“17 milhões? Se calhar, daqui a um ano, vão dizer que foi barato. Mas posso dizer isto: em maio, oferecemos 12 milhões ao Nápoles e o presidente do Nápoles não aceitou. Entretanto, apareceram dois clubes portugueses e um inglês interessados nele. Logicamente, foram o Sporting e o FC Porto, não podem desmentir. Se calhar não tiveram foi pedalada para ele. O Benfica entendeu que devia comprar o jogador. Essa decisão até foi minha. Quando apareceu a oportunidade de comprar o Vinícius, não o quis perder e esforcei-me para comprá-lo. Ele até pode marcar poucos golos, mas se o Benfica quiser, vende e não perde dinheiro”.

No final de setembro, em entrevista à TVI, Luís Filipe Vieira justificava assim a contratação de Carlos Vinicius para o ataque dos encarnados a trocos de 17 milhões de euros, naquela que foi a terceira maior transferência de sempre dos encarnados já depois de Raúl de Tomás, avançado ex-Real Madrid (20 milhões). Até essa altura, o brasileiro tinha apenas participado em quatro jogos – falhou o arranque da temporada por lesão –, somava 42 minutos e marcara apenas um golo, na goleada com o P. Ferreira; a partir daí, mesmo sendo apenas uma vez titular (esta noite, com o Cova da Piedade), leva quatro golos em sete jogos e 189 minutos.

Contas feitas, Vinicius é de longe o avançado do Benfica com melhor rendimento nesta fase da temporada, com uma média de quase um golo por cada parte de jogo disputada (47 minutos) e juntando ainda aos remates certeiros na terceira eliminatória da Taça de Portugal mais uma assistência para o 1-0 de Pizzi em cima do intervalo, naquele que foi apenas o terceiro encontro em que marcou e fez um passe decisivo no mesmo jogo. E houve ainda um dado curioso: sucedeu a Jonas como jogador do Benfica a bisar na estreia na Taça de Portugal.

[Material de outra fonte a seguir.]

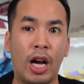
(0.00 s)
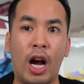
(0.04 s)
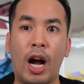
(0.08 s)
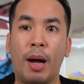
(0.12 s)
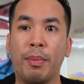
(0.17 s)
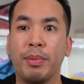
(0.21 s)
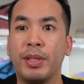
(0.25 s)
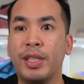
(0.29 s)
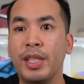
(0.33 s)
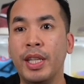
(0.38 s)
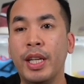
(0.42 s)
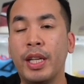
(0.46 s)

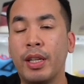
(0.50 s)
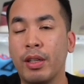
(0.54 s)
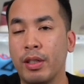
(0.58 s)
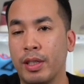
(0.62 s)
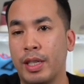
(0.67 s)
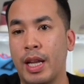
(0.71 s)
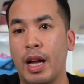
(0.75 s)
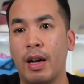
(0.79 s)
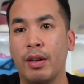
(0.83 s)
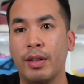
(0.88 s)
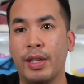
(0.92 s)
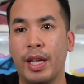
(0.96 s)
cop
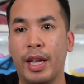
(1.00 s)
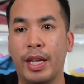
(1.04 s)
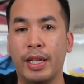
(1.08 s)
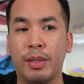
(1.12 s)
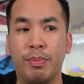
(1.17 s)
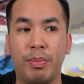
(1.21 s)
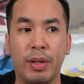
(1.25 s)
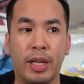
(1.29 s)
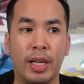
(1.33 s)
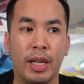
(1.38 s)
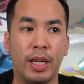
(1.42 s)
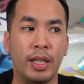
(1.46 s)
sneakers
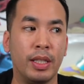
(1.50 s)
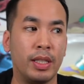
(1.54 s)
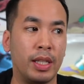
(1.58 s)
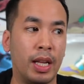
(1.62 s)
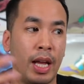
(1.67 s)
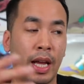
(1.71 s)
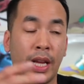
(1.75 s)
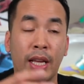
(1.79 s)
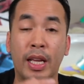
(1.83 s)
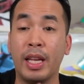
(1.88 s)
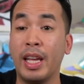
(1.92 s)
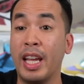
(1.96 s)
nowadays because
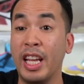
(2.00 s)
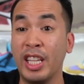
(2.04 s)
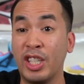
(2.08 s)
likeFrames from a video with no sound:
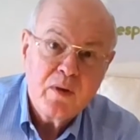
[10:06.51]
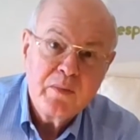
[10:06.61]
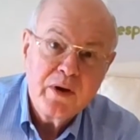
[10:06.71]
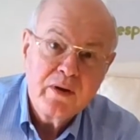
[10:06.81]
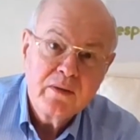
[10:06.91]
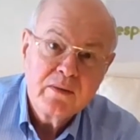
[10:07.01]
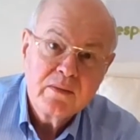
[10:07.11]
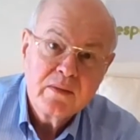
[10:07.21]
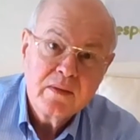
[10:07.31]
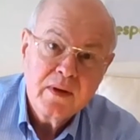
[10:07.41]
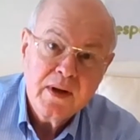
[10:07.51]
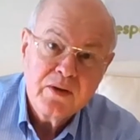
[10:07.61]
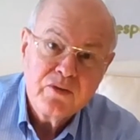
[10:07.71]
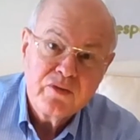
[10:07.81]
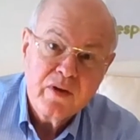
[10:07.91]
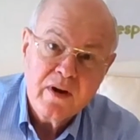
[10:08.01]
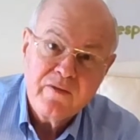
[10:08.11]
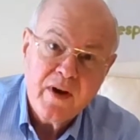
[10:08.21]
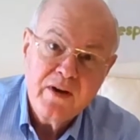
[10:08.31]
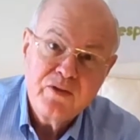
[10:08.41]
bulb here has
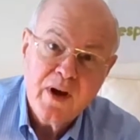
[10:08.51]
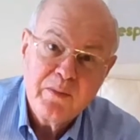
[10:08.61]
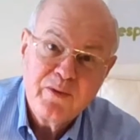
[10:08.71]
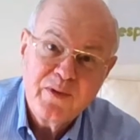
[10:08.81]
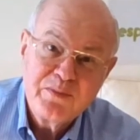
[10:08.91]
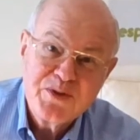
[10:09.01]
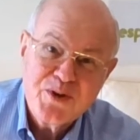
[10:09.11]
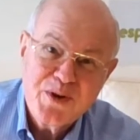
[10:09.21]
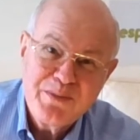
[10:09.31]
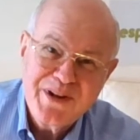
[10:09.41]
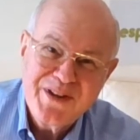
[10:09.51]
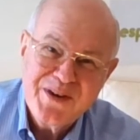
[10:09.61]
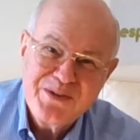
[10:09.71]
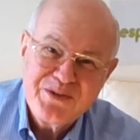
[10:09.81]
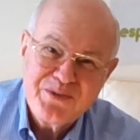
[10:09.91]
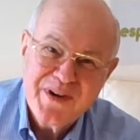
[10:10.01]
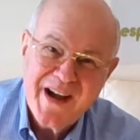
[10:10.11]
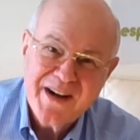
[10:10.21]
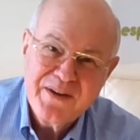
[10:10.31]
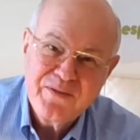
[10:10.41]
done a fine job of absorbing those
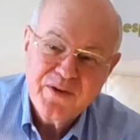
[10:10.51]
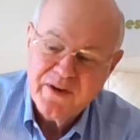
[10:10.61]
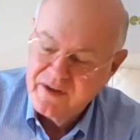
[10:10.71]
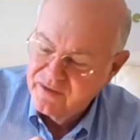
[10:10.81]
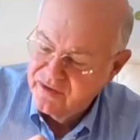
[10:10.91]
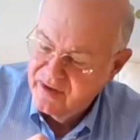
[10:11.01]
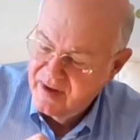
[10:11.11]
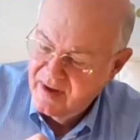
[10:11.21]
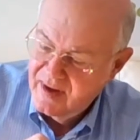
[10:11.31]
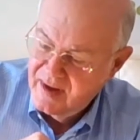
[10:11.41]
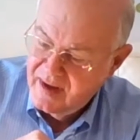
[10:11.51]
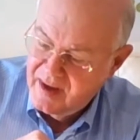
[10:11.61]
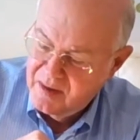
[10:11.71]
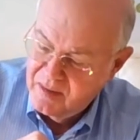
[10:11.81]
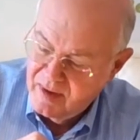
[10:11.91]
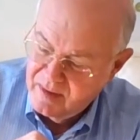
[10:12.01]
reactive currents and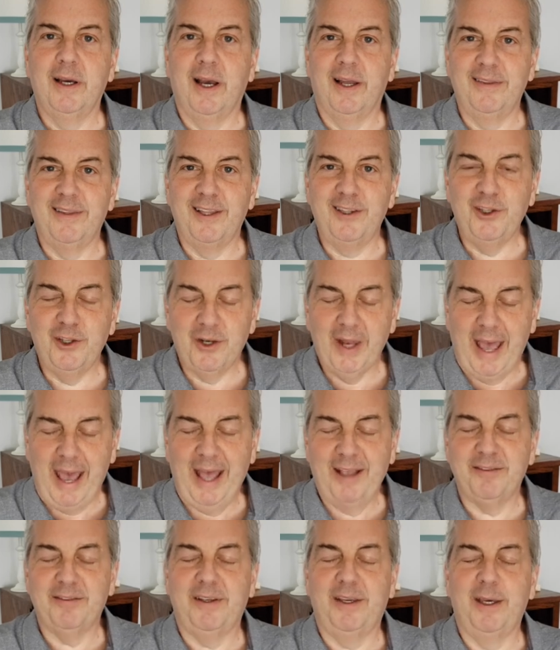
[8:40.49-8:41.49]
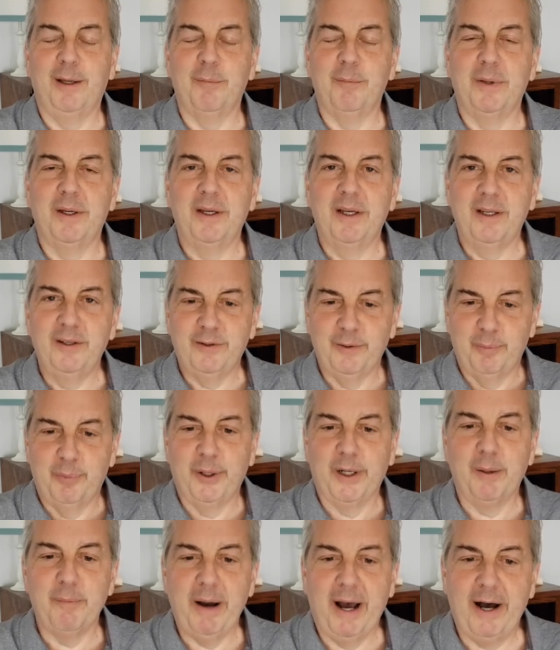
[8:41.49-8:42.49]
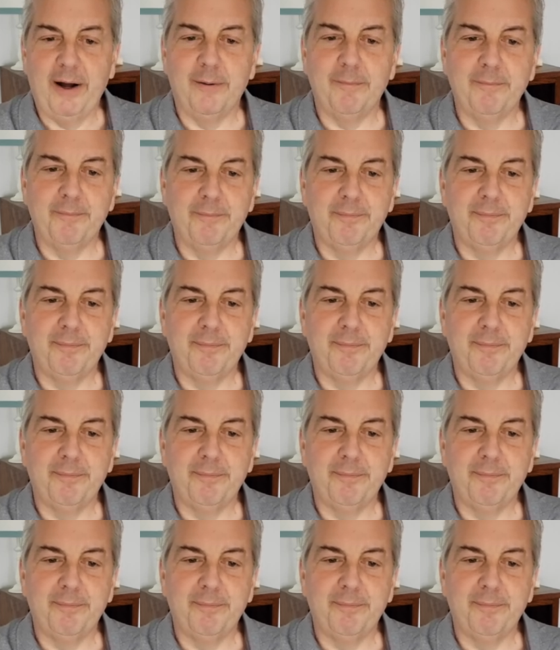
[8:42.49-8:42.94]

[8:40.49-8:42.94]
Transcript: and then you'd ask him to bring about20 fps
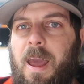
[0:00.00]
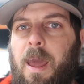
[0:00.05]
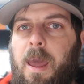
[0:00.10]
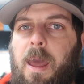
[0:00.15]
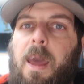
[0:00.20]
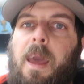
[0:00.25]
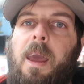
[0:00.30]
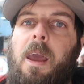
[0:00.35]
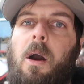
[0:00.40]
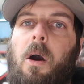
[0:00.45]

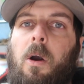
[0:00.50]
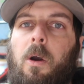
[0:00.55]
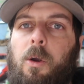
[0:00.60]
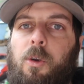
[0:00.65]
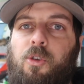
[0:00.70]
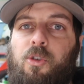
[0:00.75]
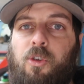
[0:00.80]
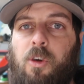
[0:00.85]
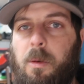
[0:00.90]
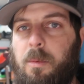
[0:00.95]
AAR
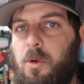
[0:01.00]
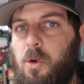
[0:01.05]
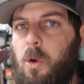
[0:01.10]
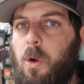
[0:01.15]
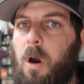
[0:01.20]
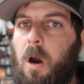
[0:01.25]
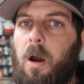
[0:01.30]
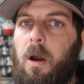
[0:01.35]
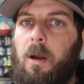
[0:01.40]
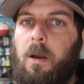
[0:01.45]
tribute
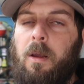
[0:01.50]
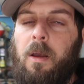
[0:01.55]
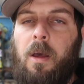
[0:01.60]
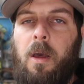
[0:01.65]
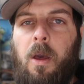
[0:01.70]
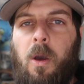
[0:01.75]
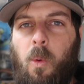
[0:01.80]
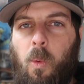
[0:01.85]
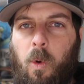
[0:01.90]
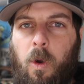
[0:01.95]
car.
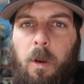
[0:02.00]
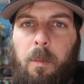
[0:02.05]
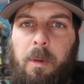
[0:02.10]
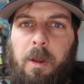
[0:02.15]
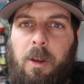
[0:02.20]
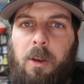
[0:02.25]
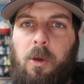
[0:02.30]
We're going to be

“Não coloco a segunda parte a um nível maior do que a primeira porque a equipa esteve séria nos 90 minutos. Queríamos reentrar forte. Tivemos várias oportunidades na primeira parte, com duas ou três situações de jogadores isolados, e podíamos ter marcado mais cedo. O golo acabou por surgir quando assumimos uma linha de cinco a procurar tabelas para os interiores entrarem na cara do guarda-redes. Com o segundo golo e as alterações do Cova da Piedade, não direi que as coisas ficaram mais fáceis, mas acabámos por controlar o jogo. A vitória é importante, mas mais importante foi a seriedade e o comportamento tático da equipa”, comentou no final de uma partida com pouca história Bruno Lage, técnico dos encarnados.

“Raúl de Tomás e Carlos Vinicius? As duplas são isso mesmo… Temos uma ideia do que queremos em termos coletivos e depois o que os jogadores podem trazer a nível individual. O coletivo vive da dinâmica de todos. O importante é que eles continuem a dar uma resposta como a de hoje”, acrescentou.